# Exercise details
Return all the lines below in which the string "says" appears.

[Collected data entries]
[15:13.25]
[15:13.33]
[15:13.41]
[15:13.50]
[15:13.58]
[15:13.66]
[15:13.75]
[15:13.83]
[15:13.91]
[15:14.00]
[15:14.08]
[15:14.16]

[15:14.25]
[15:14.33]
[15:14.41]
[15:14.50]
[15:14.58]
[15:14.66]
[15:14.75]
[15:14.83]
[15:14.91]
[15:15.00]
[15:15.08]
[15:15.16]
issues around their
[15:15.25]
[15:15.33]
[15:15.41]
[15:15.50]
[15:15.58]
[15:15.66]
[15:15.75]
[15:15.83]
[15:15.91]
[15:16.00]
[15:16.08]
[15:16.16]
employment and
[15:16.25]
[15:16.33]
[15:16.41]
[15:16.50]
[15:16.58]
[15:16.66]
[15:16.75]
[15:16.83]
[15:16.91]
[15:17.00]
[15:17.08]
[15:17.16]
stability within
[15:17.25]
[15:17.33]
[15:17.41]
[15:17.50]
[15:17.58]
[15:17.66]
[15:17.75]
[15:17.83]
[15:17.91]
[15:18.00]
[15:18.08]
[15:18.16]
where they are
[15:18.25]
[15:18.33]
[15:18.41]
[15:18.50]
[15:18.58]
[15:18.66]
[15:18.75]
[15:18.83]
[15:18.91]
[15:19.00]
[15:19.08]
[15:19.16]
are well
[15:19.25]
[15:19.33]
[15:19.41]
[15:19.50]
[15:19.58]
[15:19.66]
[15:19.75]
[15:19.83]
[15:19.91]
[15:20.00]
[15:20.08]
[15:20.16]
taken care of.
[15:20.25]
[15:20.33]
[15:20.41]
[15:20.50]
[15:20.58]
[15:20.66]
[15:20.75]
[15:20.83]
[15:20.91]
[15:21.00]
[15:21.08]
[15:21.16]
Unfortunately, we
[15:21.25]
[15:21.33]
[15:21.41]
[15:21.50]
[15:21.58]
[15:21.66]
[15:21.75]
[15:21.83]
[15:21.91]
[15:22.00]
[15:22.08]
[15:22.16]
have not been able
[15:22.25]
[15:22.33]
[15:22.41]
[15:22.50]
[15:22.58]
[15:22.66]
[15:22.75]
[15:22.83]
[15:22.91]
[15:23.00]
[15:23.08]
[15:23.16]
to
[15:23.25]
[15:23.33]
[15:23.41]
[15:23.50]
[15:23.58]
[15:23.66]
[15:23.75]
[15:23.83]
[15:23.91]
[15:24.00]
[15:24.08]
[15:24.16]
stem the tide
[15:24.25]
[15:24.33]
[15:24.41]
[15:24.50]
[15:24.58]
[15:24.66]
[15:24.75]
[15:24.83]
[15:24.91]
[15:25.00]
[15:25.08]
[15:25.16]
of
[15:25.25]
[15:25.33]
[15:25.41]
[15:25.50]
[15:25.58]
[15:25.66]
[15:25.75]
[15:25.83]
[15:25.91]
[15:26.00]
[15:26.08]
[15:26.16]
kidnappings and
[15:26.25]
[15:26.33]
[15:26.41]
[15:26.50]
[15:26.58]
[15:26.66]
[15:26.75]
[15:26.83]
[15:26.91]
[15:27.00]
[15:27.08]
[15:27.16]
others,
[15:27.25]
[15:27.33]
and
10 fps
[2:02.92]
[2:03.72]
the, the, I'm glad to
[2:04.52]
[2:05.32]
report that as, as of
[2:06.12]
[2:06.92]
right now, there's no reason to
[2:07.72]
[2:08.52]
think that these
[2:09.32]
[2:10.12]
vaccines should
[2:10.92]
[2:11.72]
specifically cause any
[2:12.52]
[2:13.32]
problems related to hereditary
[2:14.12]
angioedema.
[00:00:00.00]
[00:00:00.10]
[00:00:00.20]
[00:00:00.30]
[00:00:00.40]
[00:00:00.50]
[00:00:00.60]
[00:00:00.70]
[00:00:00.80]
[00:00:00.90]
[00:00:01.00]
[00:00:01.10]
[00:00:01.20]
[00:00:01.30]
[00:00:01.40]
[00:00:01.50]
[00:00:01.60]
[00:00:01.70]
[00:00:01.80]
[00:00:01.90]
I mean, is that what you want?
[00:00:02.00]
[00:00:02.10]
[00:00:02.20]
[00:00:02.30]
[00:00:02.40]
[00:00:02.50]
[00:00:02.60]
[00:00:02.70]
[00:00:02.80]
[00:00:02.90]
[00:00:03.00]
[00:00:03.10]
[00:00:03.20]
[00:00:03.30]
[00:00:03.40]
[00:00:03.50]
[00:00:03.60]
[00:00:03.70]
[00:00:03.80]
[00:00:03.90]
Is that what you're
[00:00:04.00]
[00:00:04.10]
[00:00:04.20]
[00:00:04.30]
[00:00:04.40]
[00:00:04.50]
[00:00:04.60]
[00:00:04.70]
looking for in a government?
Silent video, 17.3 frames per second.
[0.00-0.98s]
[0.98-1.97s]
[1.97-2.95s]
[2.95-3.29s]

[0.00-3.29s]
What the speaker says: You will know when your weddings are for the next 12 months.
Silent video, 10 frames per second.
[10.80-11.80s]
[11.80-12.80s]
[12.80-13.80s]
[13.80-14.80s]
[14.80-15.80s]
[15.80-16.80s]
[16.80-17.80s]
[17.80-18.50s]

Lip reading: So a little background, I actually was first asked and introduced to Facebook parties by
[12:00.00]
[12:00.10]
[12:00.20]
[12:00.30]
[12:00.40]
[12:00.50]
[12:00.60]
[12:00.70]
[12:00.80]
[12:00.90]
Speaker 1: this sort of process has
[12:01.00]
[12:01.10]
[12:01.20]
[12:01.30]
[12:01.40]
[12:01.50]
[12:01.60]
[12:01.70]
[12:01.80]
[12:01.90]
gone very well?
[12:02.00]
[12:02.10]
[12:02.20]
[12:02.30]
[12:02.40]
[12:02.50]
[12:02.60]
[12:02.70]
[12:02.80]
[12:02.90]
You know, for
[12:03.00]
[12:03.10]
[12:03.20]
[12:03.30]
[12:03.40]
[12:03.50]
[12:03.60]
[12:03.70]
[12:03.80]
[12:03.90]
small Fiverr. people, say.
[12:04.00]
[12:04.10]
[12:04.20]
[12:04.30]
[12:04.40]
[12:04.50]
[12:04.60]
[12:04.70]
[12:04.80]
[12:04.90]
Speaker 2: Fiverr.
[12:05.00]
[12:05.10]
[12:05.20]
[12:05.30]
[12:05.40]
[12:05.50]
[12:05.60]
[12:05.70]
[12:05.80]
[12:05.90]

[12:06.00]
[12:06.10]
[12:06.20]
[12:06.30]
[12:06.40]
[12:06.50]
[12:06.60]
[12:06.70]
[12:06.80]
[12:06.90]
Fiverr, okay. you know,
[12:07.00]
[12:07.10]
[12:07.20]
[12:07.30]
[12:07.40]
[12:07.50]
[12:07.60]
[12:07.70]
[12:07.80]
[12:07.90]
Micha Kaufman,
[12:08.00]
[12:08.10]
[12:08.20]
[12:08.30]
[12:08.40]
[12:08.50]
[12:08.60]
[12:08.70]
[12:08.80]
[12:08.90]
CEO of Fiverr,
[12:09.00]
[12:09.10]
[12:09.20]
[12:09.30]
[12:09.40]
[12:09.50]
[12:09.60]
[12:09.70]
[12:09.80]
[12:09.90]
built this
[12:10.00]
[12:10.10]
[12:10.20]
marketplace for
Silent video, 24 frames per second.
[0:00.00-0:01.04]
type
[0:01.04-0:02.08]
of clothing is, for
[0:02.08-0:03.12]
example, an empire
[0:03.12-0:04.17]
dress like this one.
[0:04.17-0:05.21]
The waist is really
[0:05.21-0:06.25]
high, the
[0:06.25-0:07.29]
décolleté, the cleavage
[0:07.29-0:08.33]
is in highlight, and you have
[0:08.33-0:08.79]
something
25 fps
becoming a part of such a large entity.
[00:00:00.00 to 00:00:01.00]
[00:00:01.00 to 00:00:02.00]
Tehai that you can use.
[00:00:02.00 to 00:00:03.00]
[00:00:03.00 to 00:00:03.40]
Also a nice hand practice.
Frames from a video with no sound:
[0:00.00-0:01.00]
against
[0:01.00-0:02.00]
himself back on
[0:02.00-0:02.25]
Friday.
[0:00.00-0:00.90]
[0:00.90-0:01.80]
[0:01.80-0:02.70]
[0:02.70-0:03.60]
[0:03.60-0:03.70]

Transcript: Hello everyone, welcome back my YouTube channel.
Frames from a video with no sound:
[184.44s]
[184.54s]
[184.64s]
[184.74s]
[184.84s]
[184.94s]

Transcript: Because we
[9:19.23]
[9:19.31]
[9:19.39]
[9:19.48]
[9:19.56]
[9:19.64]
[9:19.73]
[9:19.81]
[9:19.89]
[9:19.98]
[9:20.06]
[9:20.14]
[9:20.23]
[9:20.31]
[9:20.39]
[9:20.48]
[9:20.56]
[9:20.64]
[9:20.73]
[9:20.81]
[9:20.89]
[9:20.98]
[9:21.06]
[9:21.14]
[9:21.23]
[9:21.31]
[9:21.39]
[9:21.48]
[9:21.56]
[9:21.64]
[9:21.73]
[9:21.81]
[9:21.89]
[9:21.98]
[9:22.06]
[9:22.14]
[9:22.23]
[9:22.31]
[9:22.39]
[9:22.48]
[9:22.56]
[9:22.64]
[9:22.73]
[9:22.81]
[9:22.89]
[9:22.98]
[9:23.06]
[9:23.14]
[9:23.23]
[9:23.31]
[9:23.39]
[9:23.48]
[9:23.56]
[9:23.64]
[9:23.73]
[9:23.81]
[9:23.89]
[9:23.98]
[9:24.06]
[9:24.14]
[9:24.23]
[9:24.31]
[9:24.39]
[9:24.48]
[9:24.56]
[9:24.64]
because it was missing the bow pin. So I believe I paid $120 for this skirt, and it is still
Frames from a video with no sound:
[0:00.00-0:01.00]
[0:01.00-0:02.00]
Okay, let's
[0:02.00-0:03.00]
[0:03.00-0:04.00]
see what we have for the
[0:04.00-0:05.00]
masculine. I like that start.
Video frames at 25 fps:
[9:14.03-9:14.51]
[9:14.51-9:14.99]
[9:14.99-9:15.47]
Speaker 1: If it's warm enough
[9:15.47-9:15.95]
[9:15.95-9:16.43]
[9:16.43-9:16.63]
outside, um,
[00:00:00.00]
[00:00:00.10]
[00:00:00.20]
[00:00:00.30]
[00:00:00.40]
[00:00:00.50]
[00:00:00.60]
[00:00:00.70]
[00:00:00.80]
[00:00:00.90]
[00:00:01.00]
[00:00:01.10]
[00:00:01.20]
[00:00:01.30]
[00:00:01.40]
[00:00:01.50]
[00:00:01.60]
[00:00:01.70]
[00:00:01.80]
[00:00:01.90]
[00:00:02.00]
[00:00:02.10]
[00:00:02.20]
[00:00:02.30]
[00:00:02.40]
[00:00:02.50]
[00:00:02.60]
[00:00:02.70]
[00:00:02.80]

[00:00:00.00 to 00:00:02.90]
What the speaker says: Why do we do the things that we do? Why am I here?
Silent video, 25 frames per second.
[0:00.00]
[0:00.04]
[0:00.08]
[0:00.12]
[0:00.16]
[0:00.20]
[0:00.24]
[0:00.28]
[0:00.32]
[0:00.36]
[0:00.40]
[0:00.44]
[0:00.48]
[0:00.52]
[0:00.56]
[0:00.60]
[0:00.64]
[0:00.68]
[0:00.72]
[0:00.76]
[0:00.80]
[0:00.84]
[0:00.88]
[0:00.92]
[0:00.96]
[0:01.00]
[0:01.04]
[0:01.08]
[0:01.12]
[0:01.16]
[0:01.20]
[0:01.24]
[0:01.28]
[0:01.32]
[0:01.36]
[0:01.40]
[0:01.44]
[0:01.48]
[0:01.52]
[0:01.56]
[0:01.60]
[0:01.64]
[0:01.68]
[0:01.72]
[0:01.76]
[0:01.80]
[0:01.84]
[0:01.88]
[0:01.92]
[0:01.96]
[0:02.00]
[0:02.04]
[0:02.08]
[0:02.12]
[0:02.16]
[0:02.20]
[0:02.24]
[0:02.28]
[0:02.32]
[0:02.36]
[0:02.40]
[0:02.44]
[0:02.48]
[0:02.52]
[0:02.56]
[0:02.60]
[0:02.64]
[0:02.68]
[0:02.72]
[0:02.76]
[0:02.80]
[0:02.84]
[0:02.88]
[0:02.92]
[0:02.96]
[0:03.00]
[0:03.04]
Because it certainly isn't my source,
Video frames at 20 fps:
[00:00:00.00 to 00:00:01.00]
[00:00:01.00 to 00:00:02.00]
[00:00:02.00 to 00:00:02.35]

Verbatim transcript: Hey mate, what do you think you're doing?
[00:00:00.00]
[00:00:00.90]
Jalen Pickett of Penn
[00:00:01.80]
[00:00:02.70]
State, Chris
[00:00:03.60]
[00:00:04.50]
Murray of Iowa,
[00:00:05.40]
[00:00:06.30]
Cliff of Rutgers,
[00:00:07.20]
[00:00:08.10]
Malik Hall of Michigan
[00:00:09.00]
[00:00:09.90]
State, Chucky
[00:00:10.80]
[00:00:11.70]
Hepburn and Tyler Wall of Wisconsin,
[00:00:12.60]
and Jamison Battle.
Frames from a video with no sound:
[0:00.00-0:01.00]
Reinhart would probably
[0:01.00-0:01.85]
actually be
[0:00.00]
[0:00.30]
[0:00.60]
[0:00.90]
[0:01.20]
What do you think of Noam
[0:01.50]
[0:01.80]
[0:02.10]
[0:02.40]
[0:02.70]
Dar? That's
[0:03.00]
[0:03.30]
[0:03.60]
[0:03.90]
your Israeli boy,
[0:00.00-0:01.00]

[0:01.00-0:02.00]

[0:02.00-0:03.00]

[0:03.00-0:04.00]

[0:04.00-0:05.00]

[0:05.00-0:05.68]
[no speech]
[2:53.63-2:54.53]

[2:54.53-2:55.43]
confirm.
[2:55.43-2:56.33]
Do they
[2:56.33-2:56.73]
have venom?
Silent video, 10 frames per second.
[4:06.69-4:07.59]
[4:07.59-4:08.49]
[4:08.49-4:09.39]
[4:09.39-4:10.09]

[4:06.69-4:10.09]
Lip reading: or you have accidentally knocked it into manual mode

# Exercise result
What the speaker says: You will know when your weddings are for the next 12 months.
What the speaker says: Why do we do the things that we do? Why am I here?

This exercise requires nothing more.